Voraussetzung für eine Aufnahme in die Begabtenförderung berufliche Bildung ist der Nachweis einer überdurchschnittlichen beruflichen Qualifizierung durch
- das Ergebnis der Berufsabschlussprüfung mit mindestens 87 Punkten oder besser als „gut“ oder
- die besonders erfolgreiche Teilnahme an einem überregionalen beruflichen Leistungswettbewerb oder
- den begründeten Vorschlag eines Betriebes oder der Berufsschule.
Die Regelförderdauer beträgt 3 Kalenderjahre, der Förderhöchstbetrag beläuft sich auf 5.100 €. Förderfähig sind
- anspruchsvolle Maßnahmen zum Erwerb beruflicher Qualifikationen,
- die Vorbereitung auf Prüfungen der beruflichen Aufstiegsfortbildung,
- die Teilnahme an anspruchsvollen Bildungsmaßnahmen, die der Entwicklung fachübergreifender und allgemeiner beruflicher oder sozialer Kompetenzen oder der Persönlichkeitsbildung dienen, und seit 2008
- berufsbegleitende Studiengänge, die auf eine Ausbildung oder Berufstätigkeit der Stipendiatin / des Stipendiaten fachlich / inhaltlich aufbauen.

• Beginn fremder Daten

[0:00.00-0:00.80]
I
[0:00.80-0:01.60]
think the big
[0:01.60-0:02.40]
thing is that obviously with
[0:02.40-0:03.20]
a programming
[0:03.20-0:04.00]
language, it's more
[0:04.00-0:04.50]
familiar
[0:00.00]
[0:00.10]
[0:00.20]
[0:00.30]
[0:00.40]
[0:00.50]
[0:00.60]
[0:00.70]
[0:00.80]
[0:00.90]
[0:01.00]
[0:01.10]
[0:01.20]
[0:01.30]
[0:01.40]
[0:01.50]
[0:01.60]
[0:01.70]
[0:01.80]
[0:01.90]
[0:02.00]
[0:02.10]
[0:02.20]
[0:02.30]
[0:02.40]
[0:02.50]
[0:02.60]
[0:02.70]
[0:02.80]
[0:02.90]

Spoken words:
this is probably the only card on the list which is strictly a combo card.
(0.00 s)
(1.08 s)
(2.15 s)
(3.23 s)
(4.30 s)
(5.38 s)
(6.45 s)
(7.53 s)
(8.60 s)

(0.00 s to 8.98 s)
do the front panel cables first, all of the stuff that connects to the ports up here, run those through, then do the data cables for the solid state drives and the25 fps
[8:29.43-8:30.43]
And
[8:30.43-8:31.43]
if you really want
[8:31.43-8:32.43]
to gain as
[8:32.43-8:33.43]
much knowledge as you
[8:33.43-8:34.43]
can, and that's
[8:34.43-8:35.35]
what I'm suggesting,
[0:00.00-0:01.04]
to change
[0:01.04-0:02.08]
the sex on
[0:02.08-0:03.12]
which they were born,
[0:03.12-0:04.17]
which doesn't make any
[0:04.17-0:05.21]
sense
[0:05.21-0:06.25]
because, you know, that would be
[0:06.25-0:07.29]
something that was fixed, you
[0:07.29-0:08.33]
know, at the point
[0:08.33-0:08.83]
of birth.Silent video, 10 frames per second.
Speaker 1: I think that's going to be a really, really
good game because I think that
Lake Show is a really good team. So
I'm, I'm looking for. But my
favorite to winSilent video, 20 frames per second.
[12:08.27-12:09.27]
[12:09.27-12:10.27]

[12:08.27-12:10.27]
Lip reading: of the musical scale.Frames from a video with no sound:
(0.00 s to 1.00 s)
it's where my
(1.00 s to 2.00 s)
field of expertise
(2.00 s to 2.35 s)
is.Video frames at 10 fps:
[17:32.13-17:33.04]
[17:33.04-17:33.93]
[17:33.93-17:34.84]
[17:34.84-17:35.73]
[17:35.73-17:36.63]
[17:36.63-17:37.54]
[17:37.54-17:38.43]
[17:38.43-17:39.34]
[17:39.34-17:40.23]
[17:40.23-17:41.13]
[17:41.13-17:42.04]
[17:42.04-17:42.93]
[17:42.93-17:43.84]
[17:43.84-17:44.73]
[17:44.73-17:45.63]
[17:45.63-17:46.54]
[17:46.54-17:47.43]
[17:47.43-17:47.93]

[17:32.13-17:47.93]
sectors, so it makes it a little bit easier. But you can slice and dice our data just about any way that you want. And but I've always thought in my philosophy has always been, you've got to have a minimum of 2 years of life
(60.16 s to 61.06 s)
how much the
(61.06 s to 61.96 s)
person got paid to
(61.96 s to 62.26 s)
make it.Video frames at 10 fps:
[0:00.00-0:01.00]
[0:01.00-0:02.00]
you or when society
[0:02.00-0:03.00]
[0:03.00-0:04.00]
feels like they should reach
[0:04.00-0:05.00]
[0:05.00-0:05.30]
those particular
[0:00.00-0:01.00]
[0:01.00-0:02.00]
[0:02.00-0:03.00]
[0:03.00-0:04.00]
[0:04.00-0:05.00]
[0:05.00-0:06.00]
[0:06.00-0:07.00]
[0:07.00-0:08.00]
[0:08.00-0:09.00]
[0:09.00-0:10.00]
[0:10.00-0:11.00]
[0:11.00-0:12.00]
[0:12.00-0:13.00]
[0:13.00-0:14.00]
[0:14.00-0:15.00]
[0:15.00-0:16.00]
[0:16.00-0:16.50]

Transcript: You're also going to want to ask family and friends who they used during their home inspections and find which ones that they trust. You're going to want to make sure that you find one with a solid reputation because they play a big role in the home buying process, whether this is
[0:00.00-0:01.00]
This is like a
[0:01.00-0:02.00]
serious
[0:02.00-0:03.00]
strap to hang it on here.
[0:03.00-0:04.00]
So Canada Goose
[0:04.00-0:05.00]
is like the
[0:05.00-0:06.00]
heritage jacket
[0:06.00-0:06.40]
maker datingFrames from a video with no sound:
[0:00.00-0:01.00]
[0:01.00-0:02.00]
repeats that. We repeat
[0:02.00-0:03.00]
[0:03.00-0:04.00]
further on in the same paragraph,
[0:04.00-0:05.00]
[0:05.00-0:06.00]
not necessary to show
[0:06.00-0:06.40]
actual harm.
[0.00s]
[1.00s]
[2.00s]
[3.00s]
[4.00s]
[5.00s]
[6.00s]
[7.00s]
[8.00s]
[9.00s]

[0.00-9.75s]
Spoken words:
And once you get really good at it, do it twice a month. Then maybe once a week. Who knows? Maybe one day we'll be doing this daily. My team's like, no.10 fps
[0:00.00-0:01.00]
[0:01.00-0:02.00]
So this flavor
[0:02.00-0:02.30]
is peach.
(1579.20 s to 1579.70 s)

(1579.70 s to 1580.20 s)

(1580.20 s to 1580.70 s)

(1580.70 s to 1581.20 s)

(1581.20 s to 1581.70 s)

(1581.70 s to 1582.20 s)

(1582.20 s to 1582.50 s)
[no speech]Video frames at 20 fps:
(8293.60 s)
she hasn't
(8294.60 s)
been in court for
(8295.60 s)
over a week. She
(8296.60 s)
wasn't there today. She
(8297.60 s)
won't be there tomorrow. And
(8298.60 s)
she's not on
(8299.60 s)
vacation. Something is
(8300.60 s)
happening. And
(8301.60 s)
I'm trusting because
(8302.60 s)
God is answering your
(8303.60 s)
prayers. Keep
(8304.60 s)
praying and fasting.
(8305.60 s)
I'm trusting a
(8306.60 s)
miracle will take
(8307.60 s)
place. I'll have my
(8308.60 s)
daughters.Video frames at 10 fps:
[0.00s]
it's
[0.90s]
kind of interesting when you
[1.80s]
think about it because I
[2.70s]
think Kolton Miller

Die Begleitforschung zum Förderprogramm führt Adressatenanalysen (Stipendiatenstrukturanalysen) durch und kann kontinuierlich Auskunft darüber geben, wen die Begabtenförderung erreicht und ob die sektorale, soziale sowie regionale Zusammensetzung der Geförderten mit den Zielsetzungen des Programms übereinstimmt. In einem zweiten Untersuchungsschwerpunkt werden die Lernthemen analysiert, die Stipendiatinnen und Stipendiaten der Begabtenförderung berufliche Bildung in einem bestimmten Programmjahr wählen (Maßnahmenanalysen).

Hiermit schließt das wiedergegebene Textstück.